Top of DATA EXCERPTS
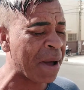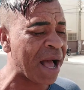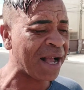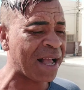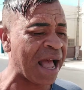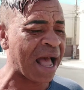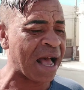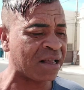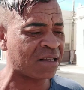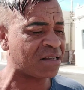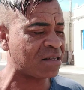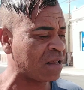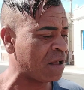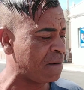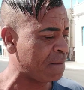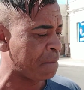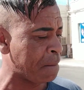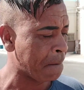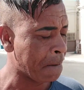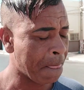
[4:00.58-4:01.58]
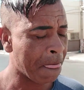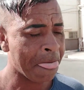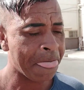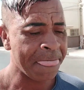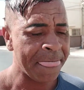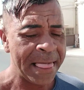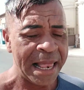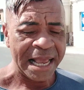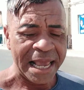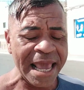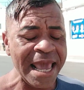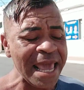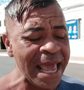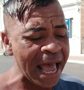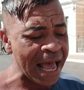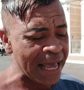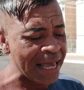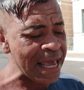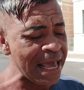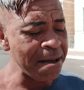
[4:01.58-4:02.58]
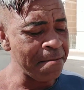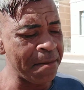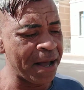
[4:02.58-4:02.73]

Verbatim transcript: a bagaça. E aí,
Bottom of DATA EXCERPTS
Top of DATA EXCERPTS
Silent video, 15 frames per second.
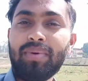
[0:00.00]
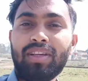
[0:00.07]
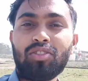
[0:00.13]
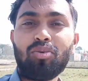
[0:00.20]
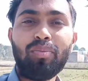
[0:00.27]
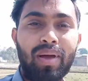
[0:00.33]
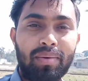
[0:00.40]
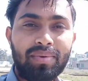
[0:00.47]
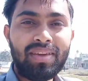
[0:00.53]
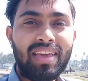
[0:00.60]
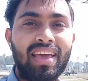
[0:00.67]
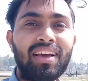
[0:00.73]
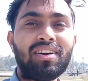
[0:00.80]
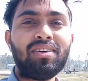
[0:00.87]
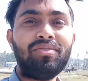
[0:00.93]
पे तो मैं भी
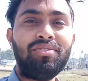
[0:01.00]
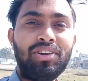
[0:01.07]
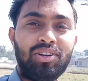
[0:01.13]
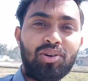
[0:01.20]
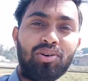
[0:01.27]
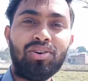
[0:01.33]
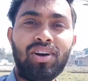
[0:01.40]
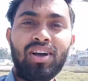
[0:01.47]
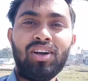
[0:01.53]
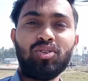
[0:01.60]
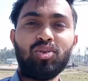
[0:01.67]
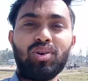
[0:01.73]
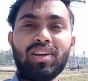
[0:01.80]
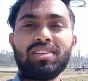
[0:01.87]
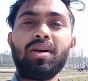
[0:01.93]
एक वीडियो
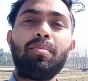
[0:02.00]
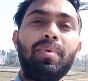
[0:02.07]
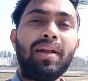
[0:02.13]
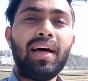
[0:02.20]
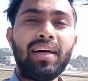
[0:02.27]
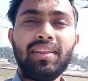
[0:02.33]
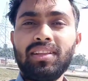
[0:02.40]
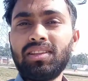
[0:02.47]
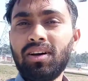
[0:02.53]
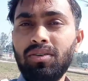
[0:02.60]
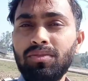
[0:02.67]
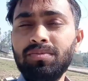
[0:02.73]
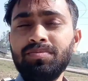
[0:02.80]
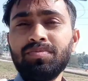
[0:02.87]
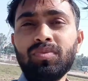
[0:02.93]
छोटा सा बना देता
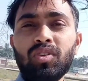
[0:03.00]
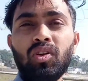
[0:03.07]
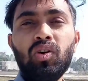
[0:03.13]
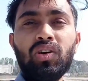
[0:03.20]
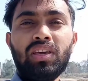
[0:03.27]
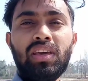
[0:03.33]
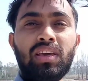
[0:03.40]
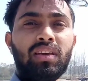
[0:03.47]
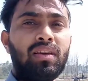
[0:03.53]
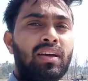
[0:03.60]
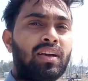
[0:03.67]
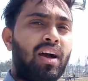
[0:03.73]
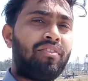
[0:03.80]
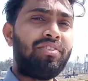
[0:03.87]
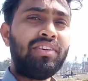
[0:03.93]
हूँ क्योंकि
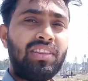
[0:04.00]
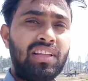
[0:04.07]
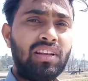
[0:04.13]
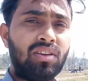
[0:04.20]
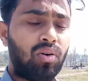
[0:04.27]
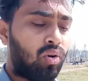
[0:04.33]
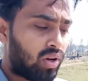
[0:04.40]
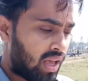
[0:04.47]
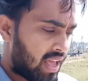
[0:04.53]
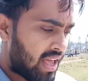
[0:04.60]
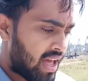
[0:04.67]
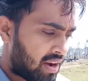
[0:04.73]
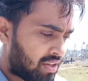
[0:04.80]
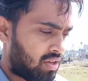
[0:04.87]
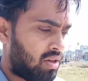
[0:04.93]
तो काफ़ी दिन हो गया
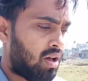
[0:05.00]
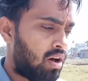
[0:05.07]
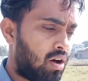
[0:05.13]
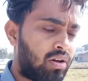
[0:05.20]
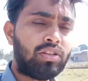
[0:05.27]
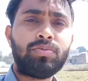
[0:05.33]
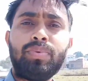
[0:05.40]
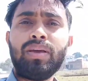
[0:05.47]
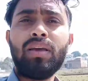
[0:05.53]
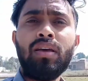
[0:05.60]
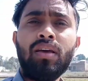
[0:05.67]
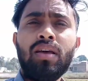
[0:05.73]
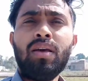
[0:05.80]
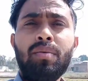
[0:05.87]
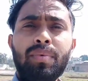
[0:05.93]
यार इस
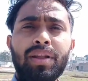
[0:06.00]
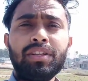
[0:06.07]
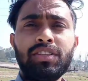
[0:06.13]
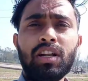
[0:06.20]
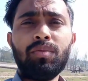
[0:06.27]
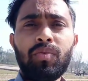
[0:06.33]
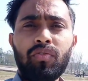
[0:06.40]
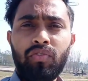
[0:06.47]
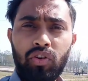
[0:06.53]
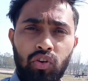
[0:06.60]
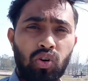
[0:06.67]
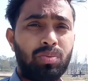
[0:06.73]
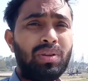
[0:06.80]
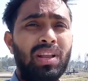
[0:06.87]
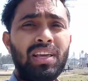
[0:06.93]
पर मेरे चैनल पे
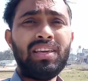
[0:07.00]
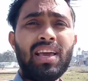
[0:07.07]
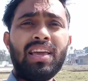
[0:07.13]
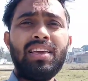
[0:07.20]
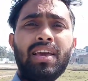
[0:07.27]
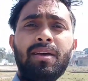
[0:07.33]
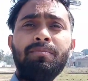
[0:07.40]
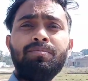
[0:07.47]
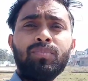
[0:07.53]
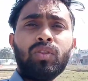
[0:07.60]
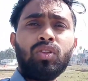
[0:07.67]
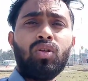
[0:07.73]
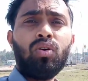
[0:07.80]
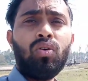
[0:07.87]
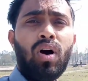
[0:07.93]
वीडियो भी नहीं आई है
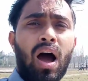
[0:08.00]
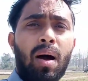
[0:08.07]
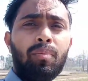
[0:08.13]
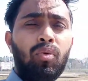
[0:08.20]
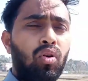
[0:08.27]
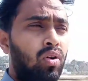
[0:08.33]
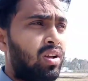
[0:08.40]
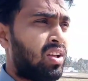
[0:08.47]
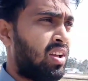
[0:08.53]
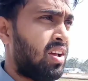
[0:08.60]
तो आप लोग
Bottom of DATA EXCERPTS
ASSIGNMENT:
Up in the listing, locate the line with "[4:00.58-4:01.58]"; print it and every line after it down to the line with "Verbatim transcript: a", which is included too. Skip the pictures.

ANSWER BOX:
[4:00.58-4:01.58]
[4:01.58-4:02.58]
[4:02.58-4:02.73]

Verbatim transcript: a bagaça. E aí,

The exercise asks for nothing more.